The Beauty & Function of the Natural Curves of the Spine
Last month at The Pilates Collective, our theme was the spine—but really, this is our theme every month. Since much of Pilates is based on taking care of that lovely column of bones that keeps us upright, we want to make sure you know how great a gift the spine is and how to keep it healthy.
Your spine consists of 33 small bones stacked on top of one another and linked by the spinal cord. These bones, called vertebrae, are categorized into five areas: the cervical, thoracic, lumbar, sacral, and coccyx. Although the spine keeps us standing straight, the structure is anything but. There are actually three natural curves of the spine (four if you count the tailbone).
The spine starts at the base of the skull with 7 cervical vertebrae, typically the smallest of all 33 in your body (which is ironic considering they support the most important organ in your body: your brain). These small but mighty bones form the cervical curve of the spine, allowing your head to align so your ears are at the top of your plumb line. If you nod forward and reach your hand to where your neck meets your back, you’ll likely feel one bone sticking out.
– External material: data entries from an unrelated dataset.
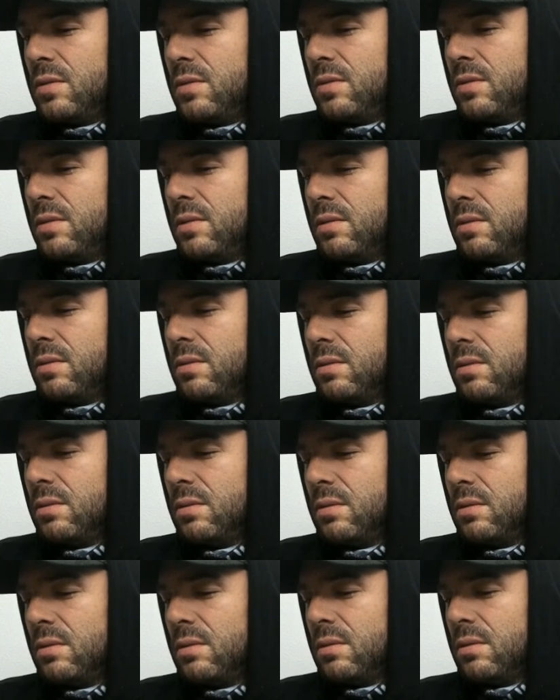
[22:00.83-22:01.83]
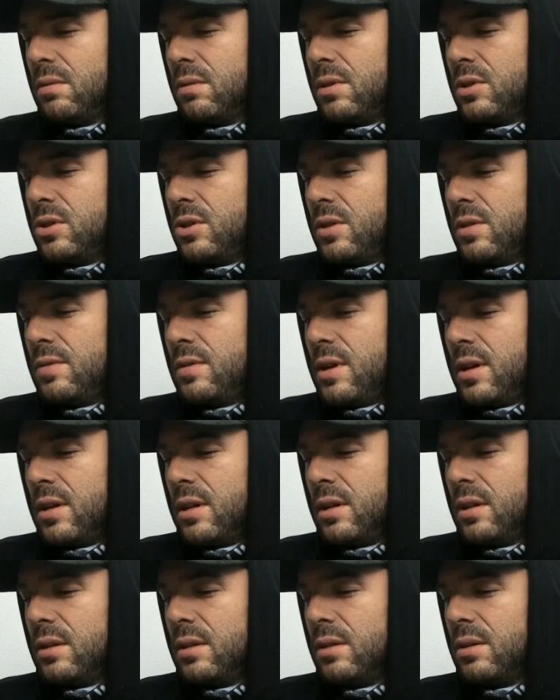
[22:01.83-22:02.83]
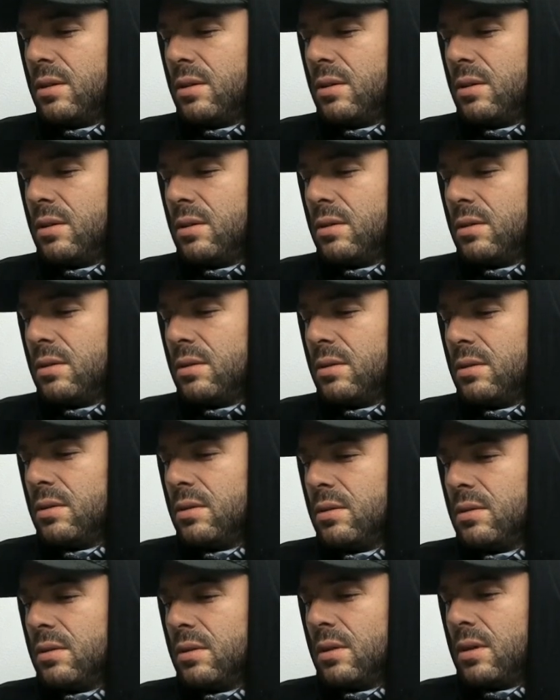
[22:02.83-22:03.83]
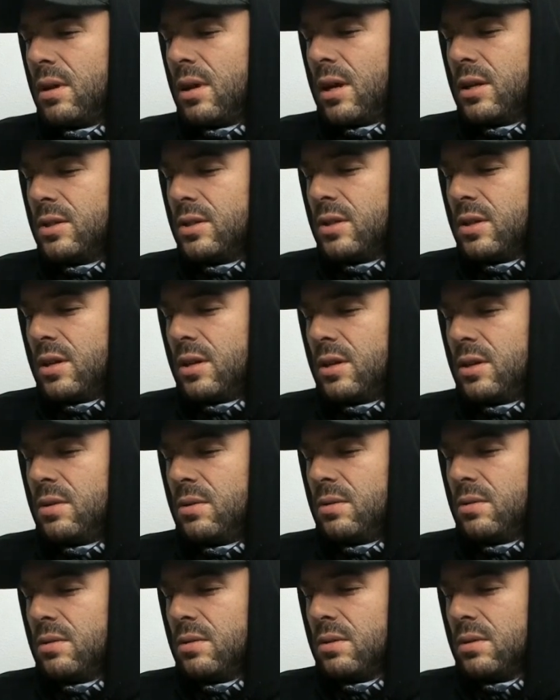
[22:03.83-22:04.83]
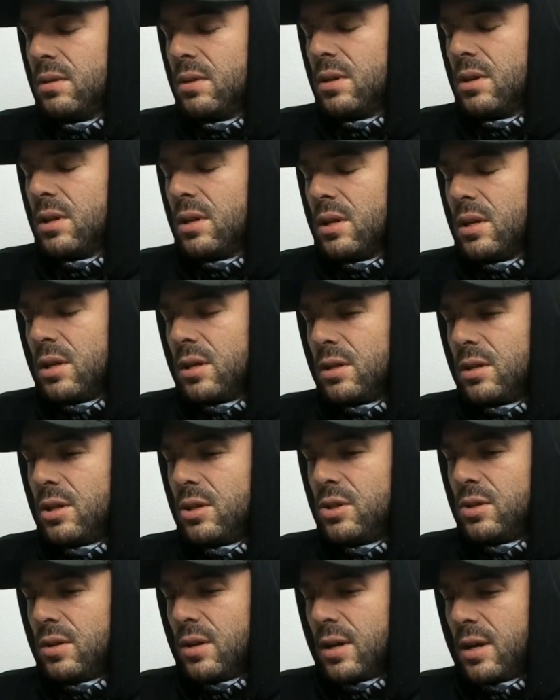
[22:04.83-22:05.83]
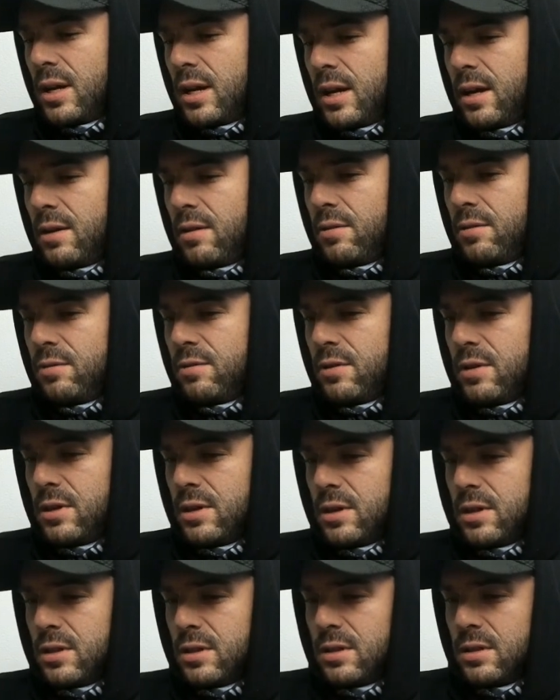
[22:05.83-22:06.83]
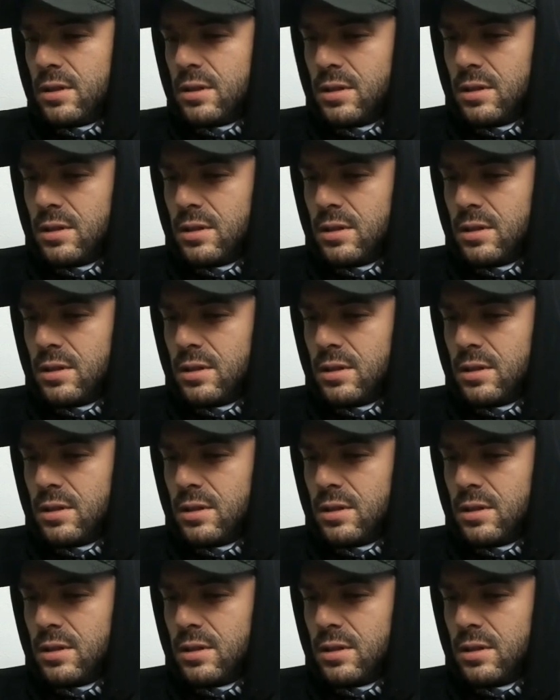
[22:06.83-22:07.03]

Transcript: have. I should have done it. I saw you. Did you not have, uh,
This is C7, which stands for the 7th cervical vertebrae.
Below C7 are the 12 vertebrae that form the thoracic curve. The thoracic vertebrae connect to the ribs and curve in the opposite direction of the cervical spine, allowing the heaviest part of your torso (the part containing your internal organs) to stay balanced over your center of gravity. Next is the lumbar curve of the spine, consisting of 5 vertebrae and connecting to the pelvis. The lumbar vertebrae reverses the curve of your spine again, curving the same direction as the cervical spine. This brings your pelvis underneath you so you’re not walking around with your booty sticking out. Below the lumbar are 5 sacral vertebrae and 4 coccyx bones. Once we reach adulthood, the sacral vertebrae fuse to form the sacrum (the broad bone in your lower back just opposite your hip bones), and the 4 vertebrae below fuse to form the coccyx, or tailbone.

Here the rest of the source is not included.